Os investigadores da Universidade de Oxford e do Office for National Statistics analisaram os resultados do teste à Covid-19 de mais de 350 mil pessoas no Reino Unido entre dezembro e abril e descobriram que 21 dias após a primeira injeção – o tempo que o sistema imunológico demora para criar uma resposta eficaz- as novas infeções caíram 65%.
As vacinas foram mais eficazes contra infeções sintomáticas do que assintomáticas, reduzindo as taxas em 72% e 57%, respetivamente, em comparação com as observadas na população não vacinada.
Uma segunda injeção da vacina Pfizer aumentou ainda mais a proteção, fazendo com que as infeções sintomáticas caíssem em 90% e as assintomáticas em 70%. Como a vacina da AstraZeneca foi aprovada e lançada mais tarde, ainda é muito cedo para avaliar o impacto das suas segundas doses.

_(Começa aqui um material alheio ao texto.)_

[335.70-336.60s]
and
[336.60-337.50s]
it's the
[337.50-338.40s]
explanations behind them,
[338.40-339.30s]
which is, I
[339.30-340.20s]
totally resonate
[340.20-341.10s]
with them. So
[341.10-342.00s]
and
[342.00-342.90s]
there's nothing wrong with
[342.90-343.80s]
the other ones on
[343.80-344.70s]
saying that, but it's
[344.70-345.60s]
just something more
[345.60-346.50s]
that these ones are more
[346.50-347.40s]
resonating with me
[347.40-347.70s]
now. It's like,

Os resultados, divulgados esta sexta-feira, são particularmente importantes porque demonstram o efeito protetor das vacinas no mundo real contra a variante de Kent, altamente infeciosa e mais letal, que não existia durante os ensaios clínicos originais.

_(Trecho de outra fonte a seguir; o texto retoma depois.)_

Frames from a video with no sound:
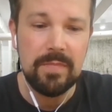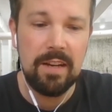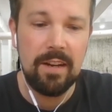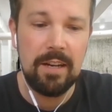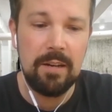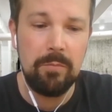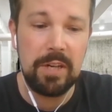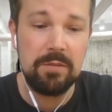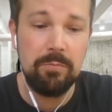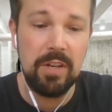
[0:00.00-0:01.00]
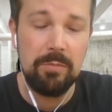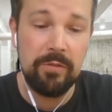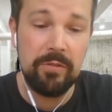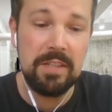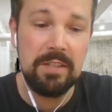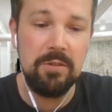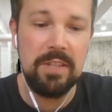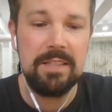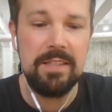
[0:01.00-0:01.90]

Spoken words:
but previously to that,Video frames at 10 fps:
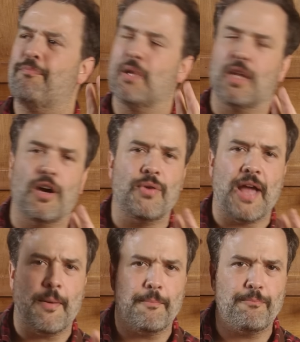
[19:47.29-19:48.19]
blown
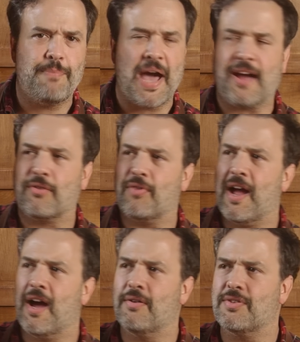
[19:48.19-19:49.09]
out
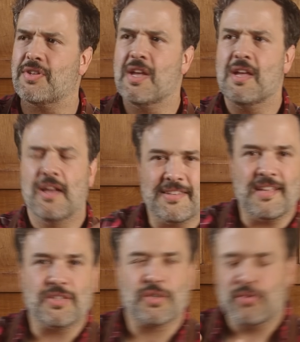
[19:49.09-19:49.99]
backgrounds, this
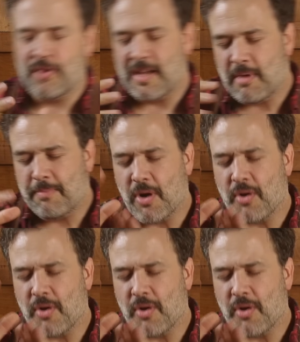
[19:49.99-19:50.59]
nice creamy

A pesquisa constitui assim um incentivo ao programa de vacinação, sendo a primeira a mostrar o impacto positivo das vacinas na redução de novas infeções e na criação de respostas imunológicas na população em geral.
Ao reduzir as taxas de infeção, as vacinas não só tornam possível evitar hospitalizações e mortes, como também ajudam a quebrar as cadeias de transmissão e, assim, reduzir o risco de um prejudicial ressurgimento da doença.